High school students experience increased pressures as college prep becomes more rigorous and competitive. Students taking college courses in high school are trying to decrease the expected workload in college, but at what cost?
Local experts say getting ahead for high school students, might not always be the best.
"I take Psychology 101 and English 121,” said Victoria Varner, a junior at Cleveland Heights High School. What she's describing has nothing to do with being your average student.
“I like being able to go for half the day out and not have to worry about the people in the school," she said.
She's talking about taking college classes at John Carroll University, and it's not all glamorous.
“The hardest part would be managing my time between the two and due dates," Varner explained.
According to Pediatric Psychologist Dr. Vanessa Jensen from the Cleveland Clinic, Varner’s feelings are pretty common, and that can be the main stressor for students.
“We're basically asking our kids now to take college courses, as juniors and seniors and it's almost expected if you're applying to a high-end college," said Dr. Jensen.
With an increase of those stressors, comes an increase in other mental and emotional issues.
“It is very stressful. I see a lot of teenagers very, very stressed. Headaches, and stomachaches, and a lot of mental health stress," explained Dr. Jensen.
Between AP, International Baccalaureate and College Credit Plus courses, Dr. Jensen says teens have way too much on their plate, and it's stealing away precious time, even making them a bit anti-social.
“There are students feel a lot of pressure to all these advanced level classes… And then every moment seems to be focused on academics, makes it harder to do extracurricular and social things," Dr. Jensen said.
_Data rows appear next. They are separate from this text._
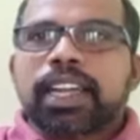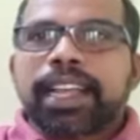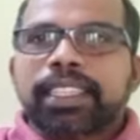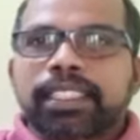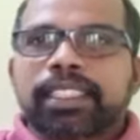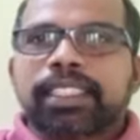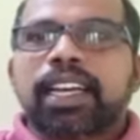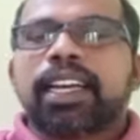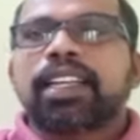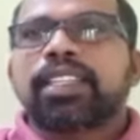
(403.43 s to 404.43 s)
excess
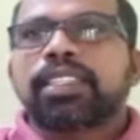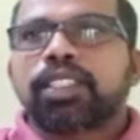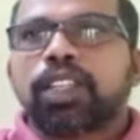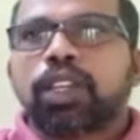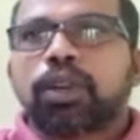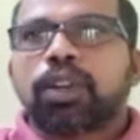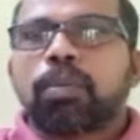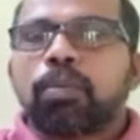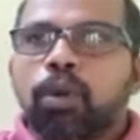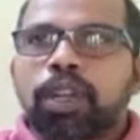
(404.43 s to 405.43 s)
current in a circuit?
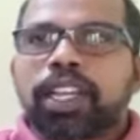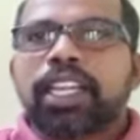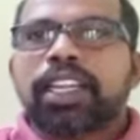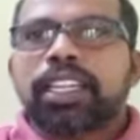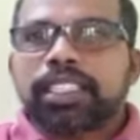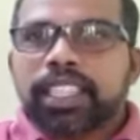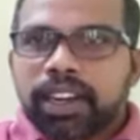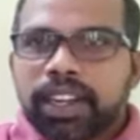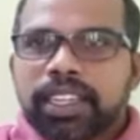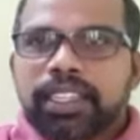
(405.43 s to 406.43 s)
More heat is
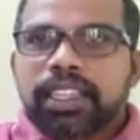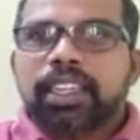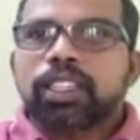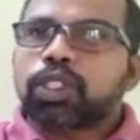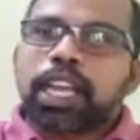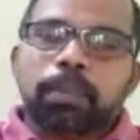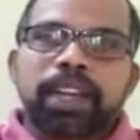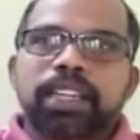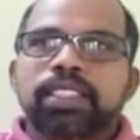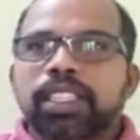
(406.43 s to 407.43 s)
generated, so the
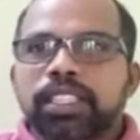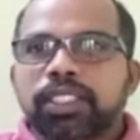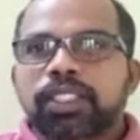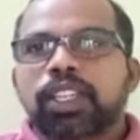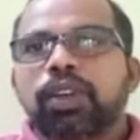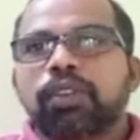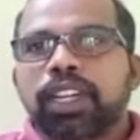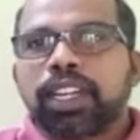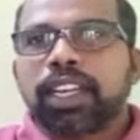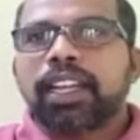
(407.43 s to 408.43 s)
appliances and the circuit
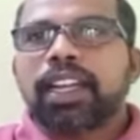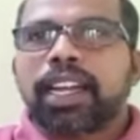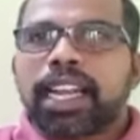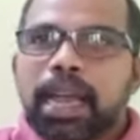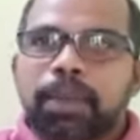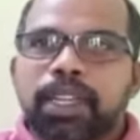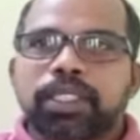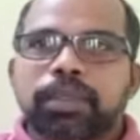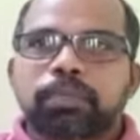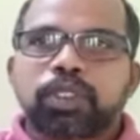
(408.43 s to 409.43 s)
will get damaged.
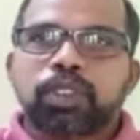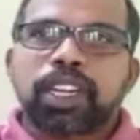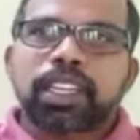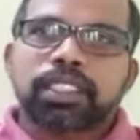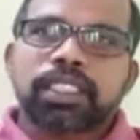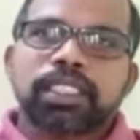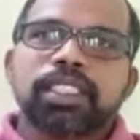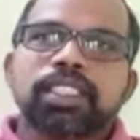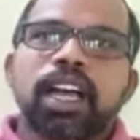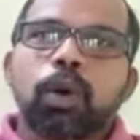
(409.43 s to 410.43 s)
So let us
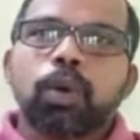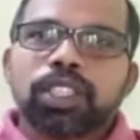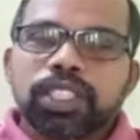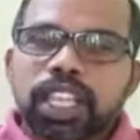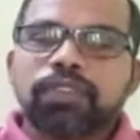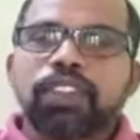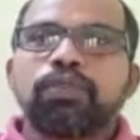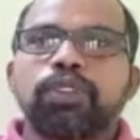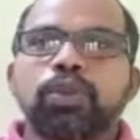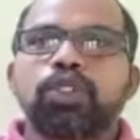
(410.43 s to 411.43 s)
discuss how a safety
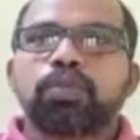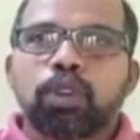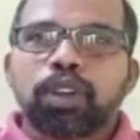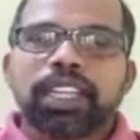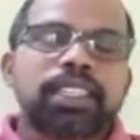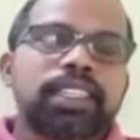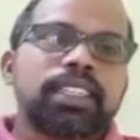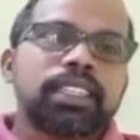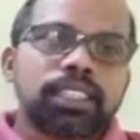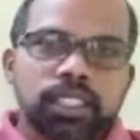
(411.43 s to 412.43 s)
fuse protects
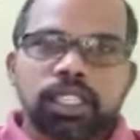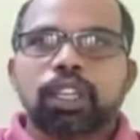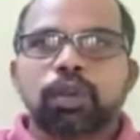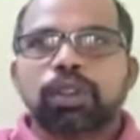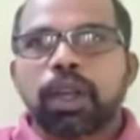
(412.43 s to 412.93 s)
a circuit.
But it's not all bad, Dr. Jensen said aside from saving money and getting general classes out of the way, it can sometimes give certain students the outlet they need.
“It does give some students the chance to get off the campus of their high school and be more independent," Jensen said.
Like for Varner, who said she's ready to leave the high school life behind.
“You don't have people rushing you to go to class, ask you where you're supposed to be all day, it gives you more freedom.”